● PROBLEM STATEMENT:
Only the pictures are to be left out; set down the rest of the records exactly.

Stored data
____________

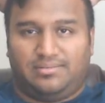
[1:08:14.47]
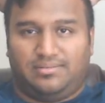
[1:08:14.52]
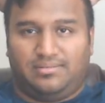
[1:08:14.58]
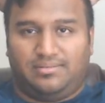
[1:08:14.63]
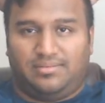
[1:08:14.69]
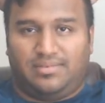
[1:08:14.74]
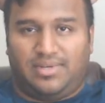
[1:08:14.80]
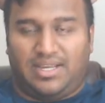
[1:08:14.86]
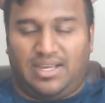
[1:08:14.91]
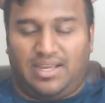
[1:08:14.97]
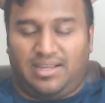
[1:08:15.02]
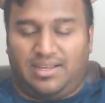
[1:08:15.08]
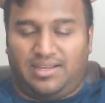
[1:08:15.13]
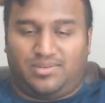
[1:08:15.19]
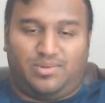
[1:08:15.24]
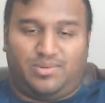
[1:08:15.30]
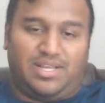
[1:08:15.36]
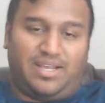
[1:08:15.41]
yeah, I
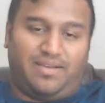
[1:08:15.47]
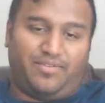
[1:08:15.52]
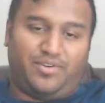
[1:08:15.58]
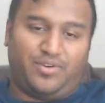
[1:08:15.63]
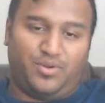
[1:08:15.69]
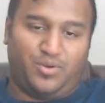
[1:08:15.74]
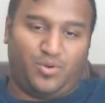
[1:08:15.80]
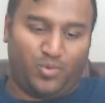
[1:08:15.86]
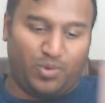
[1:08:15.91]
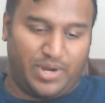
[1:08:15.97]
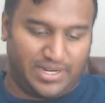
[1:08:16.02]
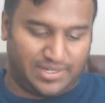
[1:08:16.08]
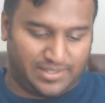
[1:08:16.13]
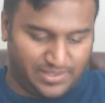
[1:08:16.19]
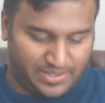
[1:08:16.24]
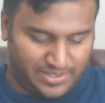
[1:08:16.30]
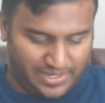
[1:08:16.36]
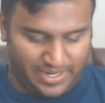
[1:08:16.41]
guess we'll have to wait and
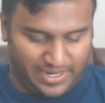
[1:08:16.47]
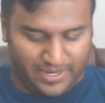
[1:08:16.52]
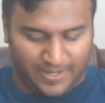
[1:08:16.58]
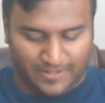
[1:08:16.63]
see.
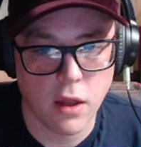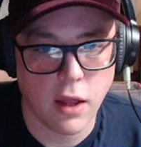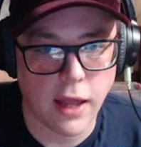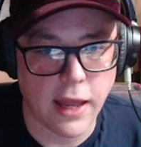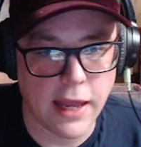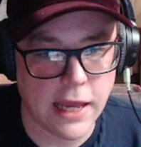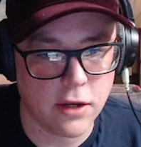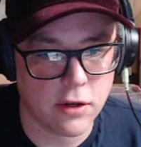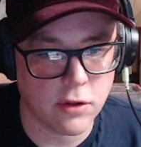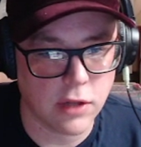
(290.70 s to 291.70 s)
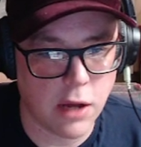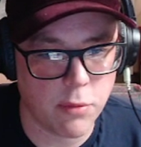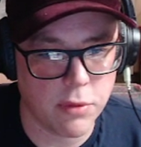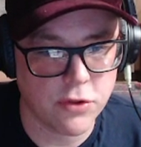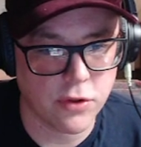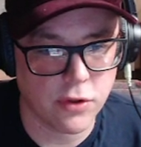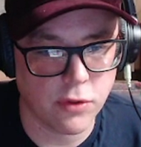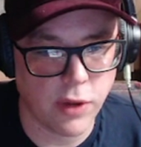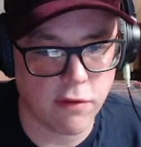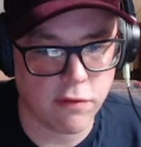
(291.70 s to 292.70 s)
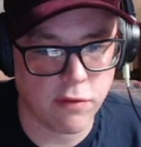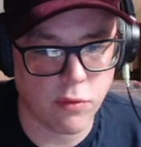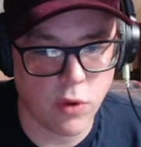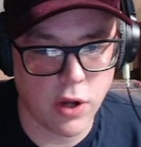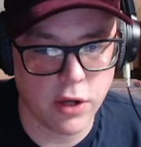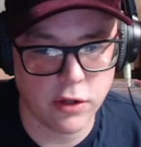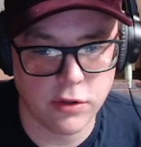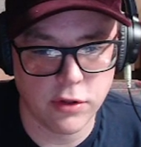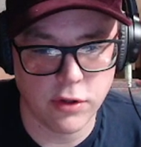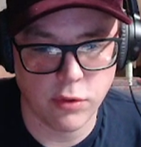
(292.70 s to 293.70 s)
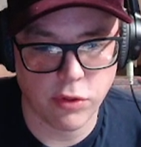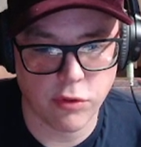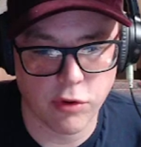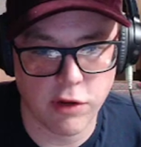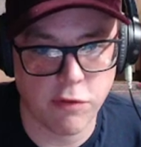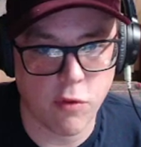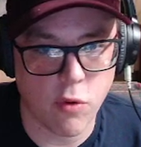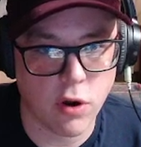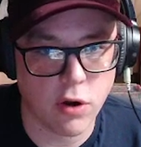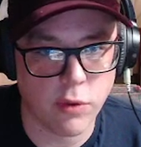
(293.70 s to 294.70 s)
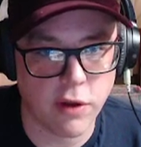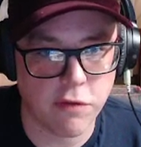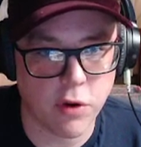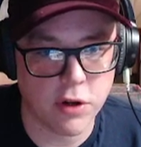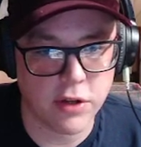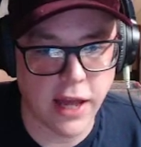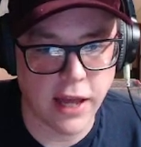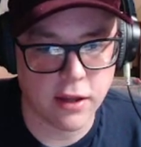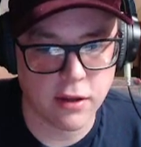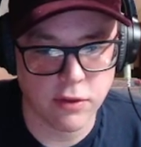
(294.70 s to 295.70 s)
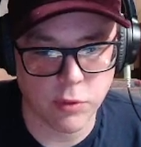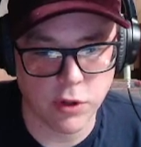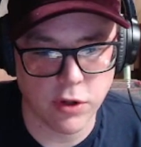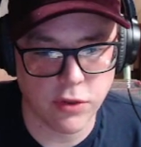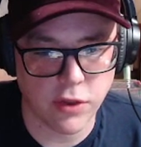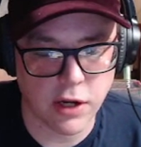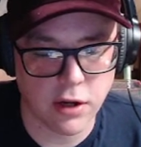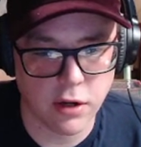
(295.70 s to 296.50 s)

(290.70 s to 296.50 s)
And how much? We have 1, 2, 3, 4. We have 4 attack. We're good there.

____________

● RESPONSE:
[1:08:14.47]
[1:08:14.52]
[1:08:14.58]
[1:08:14.63]
[1:08:14.69]
[1:08:14.74]
[1:08:14.80]
[1:08:14.86]
[1:08:14.91]
[1:08:14.97]
[1:08:15.02]
[1:08:15.08]
[1:08:15.13]
[1:08:15.19]
[1:08:15.24]
[1:08:15.30]
[1:08:15.36]
[1:08:15.41]
yeah, I
[1:08:15.47]
[1:08:15.52]
[1:08:15.58]
[1:08:15.63]
[1:08:15.69]
[1:08:15.74]
[1:08:15.80]
[1:08:15.86]
[1:08:15.91]
[1:08:15.97]
[1:08:16.02]
[1:08:16.08]
[1:08:16.13]
[1:08:16.19]
[1:08:16.24]
[1:08:16.30]
[1:08:16.36]
[1:08:16.41]
guess we'll have to wait and
[1:08:16.47]
[1:08:16.52]
[1:08:16.58]
[1:08:16.63]
see.
(290.70 s to 291.70 s)
(291.70 s to 292.70 s)
(292.70 s to 293.70 s)
(293.70 s to 294.70 s)
(294.70 s to 295.70 s)
(295.70 s to 296.50 s)

(290.70 s to 296.50 s)
And how much? We have 1, 2, 3, 4. We have 4 attack. We're good there.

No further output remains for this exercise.